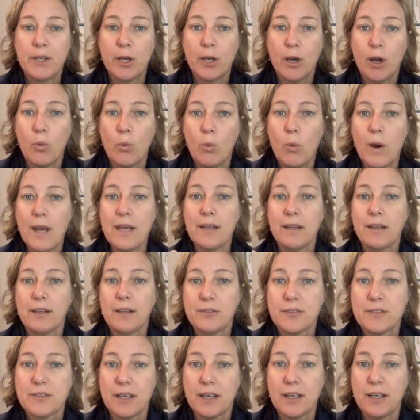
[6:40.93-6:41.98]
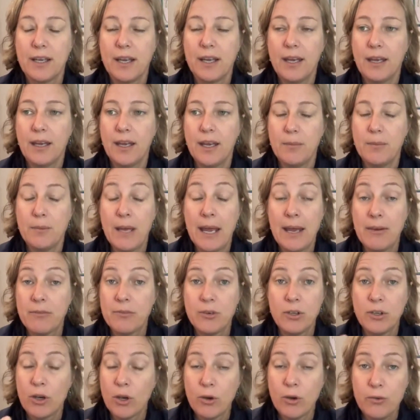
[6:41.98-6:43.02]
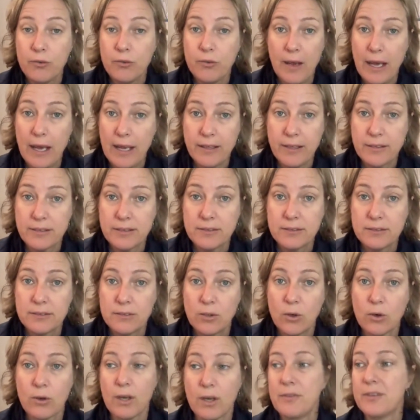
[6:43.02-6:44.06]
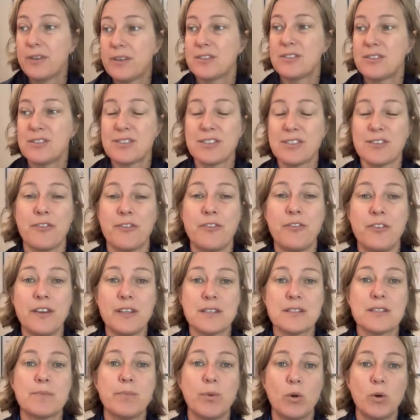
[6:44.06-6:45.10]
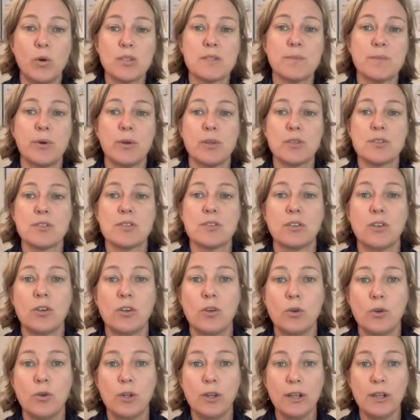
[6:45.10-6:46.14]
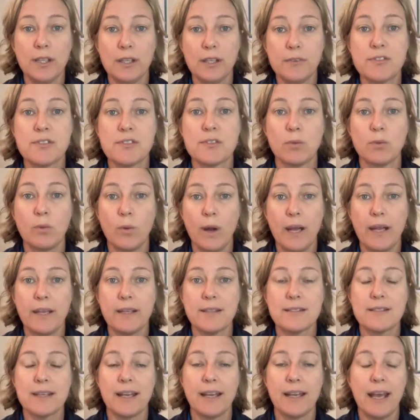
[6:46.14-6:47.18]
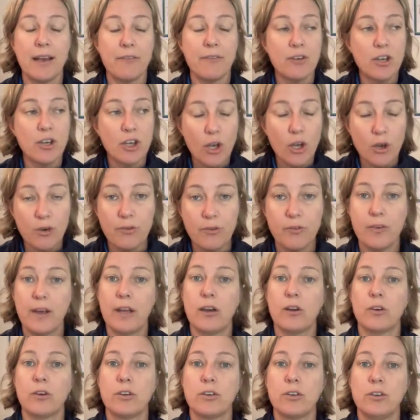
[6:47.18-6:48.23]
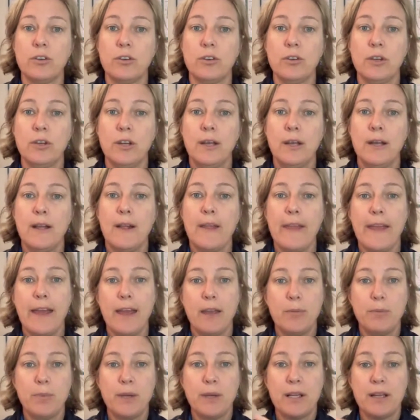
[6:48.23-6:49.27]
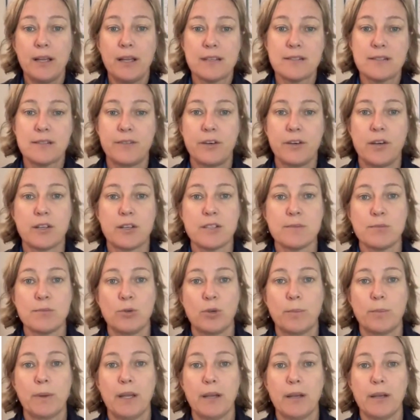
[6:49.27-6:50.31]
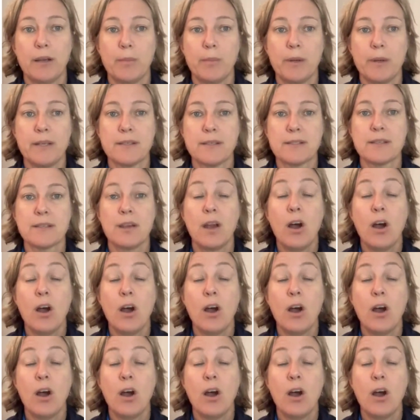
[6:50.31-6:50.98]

weightlifter and have no fat, or even just a fit sports person who lifts weights and have no fat on you. And be classified as morbidly obese.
__________________________________________________
**WORK INSTRUCTIONS**:
Starting with the line that contains "[6:44.06-6:45.10]", repeat each line exactly until the listing ends, including the last one. Leave pictures out.

**SOLUTION TO THE EXERCISE**:
[6:44.06-6:45.10]
[6:45.10-6:46.14]
[6:46.14-6:47.18]
[6:47.18-6:48.23]
[6:48.23-6:49.27]
[6:49.27-6:50.31]
[6:50.31-6:50.98]

weightlifter and have no fat, or even just a fit sports person who lifts weights and have no fat on you. And be classified as morbidly obese.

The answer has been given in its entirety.